O facto é que sobre a epistemologia da verdade se têm debruçado vários filósofos em diferentes momentos. Lembrar as proposições Heideggerianas, kantianas, ou ir a Decartes e Foucault seria laborioso; é mais simples ficarmos pela fórmula “Veritas est adaequatio rei et intellectu”, isto é, a verdade é a adequação da coisa com o conhecimento.

O facto é que as Revoluções Liberais trouxeram o princípio da igualdade de cidadania e com ela a premissa de também na mentira ela ser propriedade de todos.

Talvez inspirados pelos paradigmas cientificidade de Thomas Kuhn, todos os políticos da Assembleia Nacional portuguesa brotaram a  Lei 27/2021 de 17 de Maio, com a epígrafe “Carta Portuguesa dos Direitos Humanos na Era Digital” onde diz «(…)proteger a sociedade contra pessoas singulares ou coletivas, de jure ou de facto, que produzam, reproduzam ou difundam narrativa considerada desinformação» sendo a «desinformação toda a narrativa comprovadamente falsa ou enganadora criada, apresentada e divulgada para obter vantagens económicas ou para enganar deliberadamente o público…»

Da leitura acima poderíamos ver nas “pessoas singulares” Presidentes, ou Primeiro-Ministro, nas coletivas os Partidos assentariam bem.
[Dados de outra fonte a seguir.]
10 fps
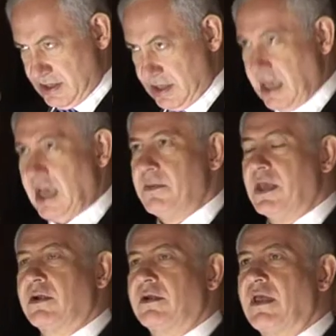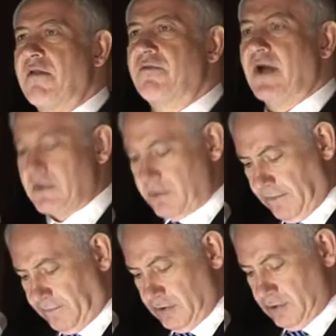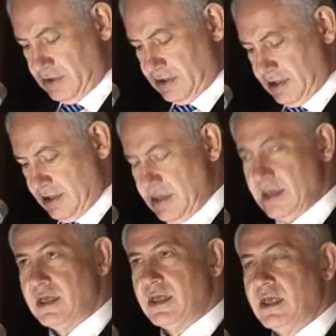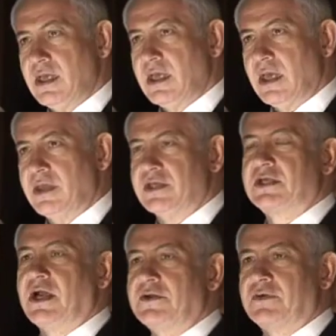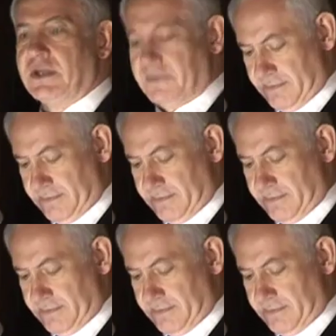came here and they found refuge in this country,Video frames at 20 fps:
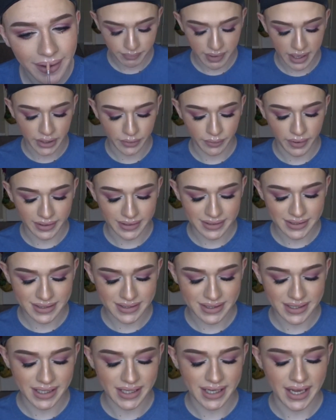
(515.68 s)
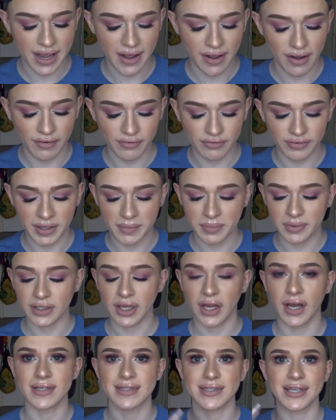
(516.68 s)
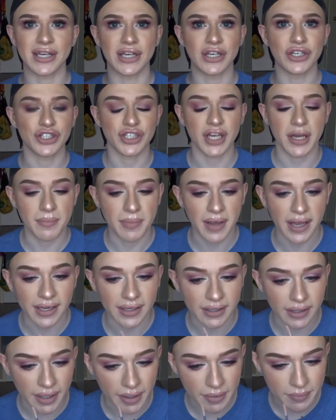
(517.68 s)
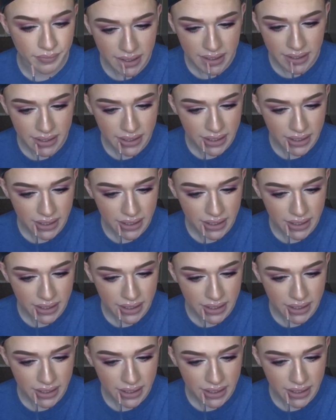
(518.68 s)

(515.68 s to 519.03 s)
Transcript: By the way, this is the e.l.f. lip gloss in Champagne Glam.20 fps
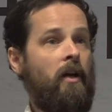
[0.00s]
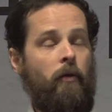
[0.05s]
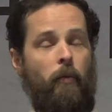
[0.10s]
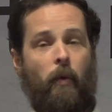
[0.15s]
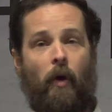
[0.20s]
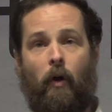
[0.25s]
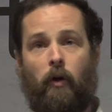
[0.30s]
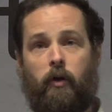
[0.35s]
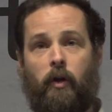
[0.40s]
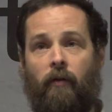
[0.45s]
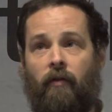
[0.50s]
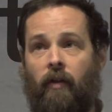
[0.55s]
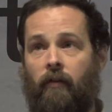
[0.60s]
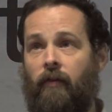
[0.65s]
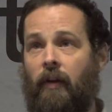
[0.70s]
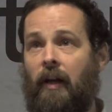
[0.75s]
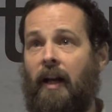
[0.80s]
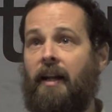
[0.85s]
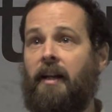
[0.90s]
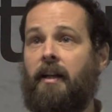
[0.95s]
We also have the
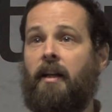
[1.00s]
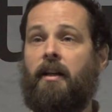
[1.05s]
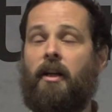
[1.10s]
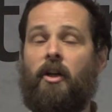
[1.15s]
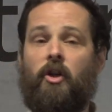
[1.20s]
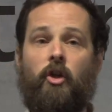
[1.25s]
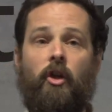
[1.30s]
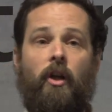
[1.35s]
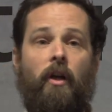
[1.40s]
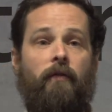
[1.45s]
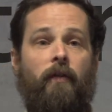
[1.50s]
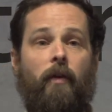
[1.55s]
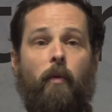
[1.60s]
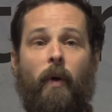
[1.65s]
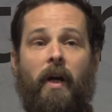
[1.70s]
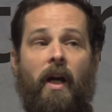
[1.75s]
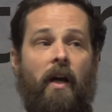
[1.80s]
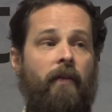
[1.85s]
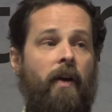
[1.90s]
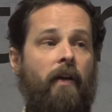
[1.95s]
Valletta initiative, and
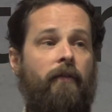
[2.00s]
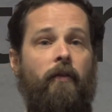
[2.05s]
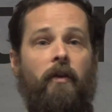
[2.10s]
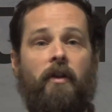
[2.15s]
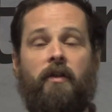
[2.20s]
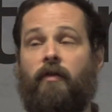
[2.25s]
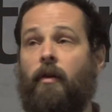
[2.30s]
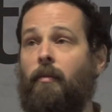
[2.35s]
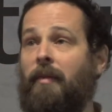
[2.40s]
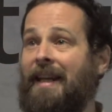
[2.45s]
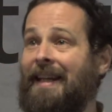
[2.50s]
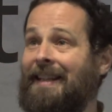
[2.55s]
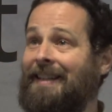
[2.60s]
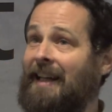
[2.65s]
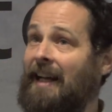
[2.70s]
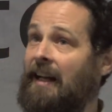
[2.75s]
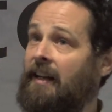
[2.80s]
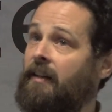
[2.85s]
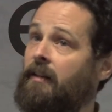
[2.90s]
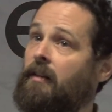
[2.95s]
we have efforts from the
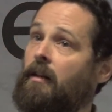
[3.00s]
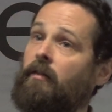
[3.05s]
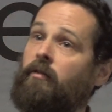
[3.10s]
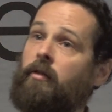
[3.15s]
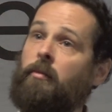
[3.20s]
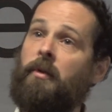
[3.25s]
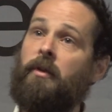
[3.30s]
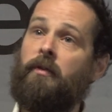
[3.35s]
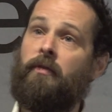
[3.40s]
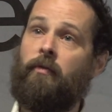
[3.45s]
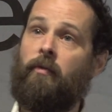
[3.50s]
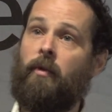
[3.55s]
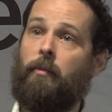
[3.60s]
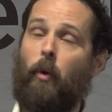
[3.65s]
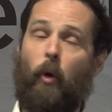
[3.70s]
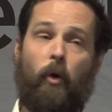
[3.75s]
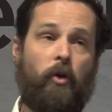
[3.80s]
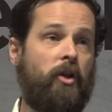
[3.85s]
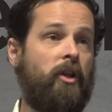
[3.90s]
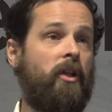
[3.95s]
Italian government, from the
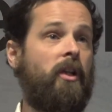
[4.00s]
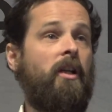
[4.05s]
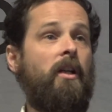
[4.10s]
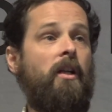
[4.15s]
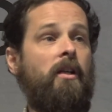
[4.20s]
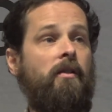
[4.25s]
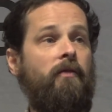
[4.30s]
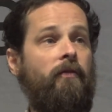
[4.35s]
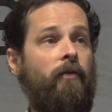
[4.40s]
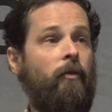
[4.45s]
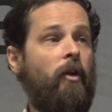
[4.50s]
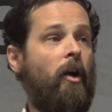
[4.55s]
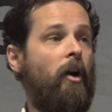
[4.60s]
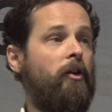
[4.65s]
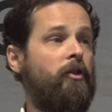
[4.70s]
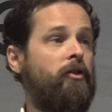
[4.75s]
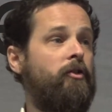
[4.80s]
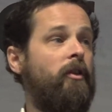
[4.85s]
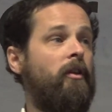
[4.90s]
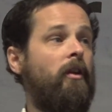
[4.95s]
Portuguese and from the
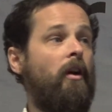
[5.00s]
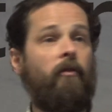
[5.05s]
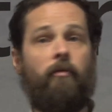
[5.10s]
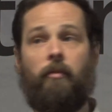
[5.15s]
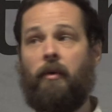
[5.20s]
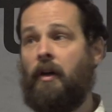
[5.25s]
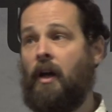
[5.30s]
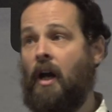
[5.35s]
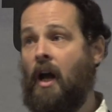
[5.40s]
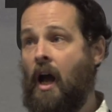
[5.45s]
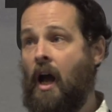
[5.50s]
Austrian government,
Uma auto-armadilha? A soberba é, igualmente, uma das “qualidades” que um bom político possuí.  E se em 2017 quando intervim no II Colóquio de Filosofia Moral e Política com uma comunicação “The Truth is not for Everyone”, isto é, “A Verdade não é para todos”, parece que agora a proposição teria de ser: A mentira não é para todos, já que isto se destina à sede das “redes sociais”.

Comprometido pelos valores cristãos e inspirado por um veio neotomista, diria que as mentiras das redes sociais, são uma espécie de pecados veniais, ante o que ostensivamente tem sido perpetrado pelos grandes decisores do país, desde a elite financeira, desportiva e política. Daí que esta lei, somente pretende dar o monopólio da mentira à oligarquia dirigente.

Ante os apelos vários e os alertas “republicanos” – como os de Pacheco Pereira – de que haverá necessidade de proteção da liberdade de expressão (até para mentir) que se vê coartada nesta lei, os legisladores dizem que a regulamentação da mesma resolverá os perigos Orwellianos nela contidos.

Se a mentira não me engana, em boa verdade vos digo: não há boa regulamentação para uma má lei.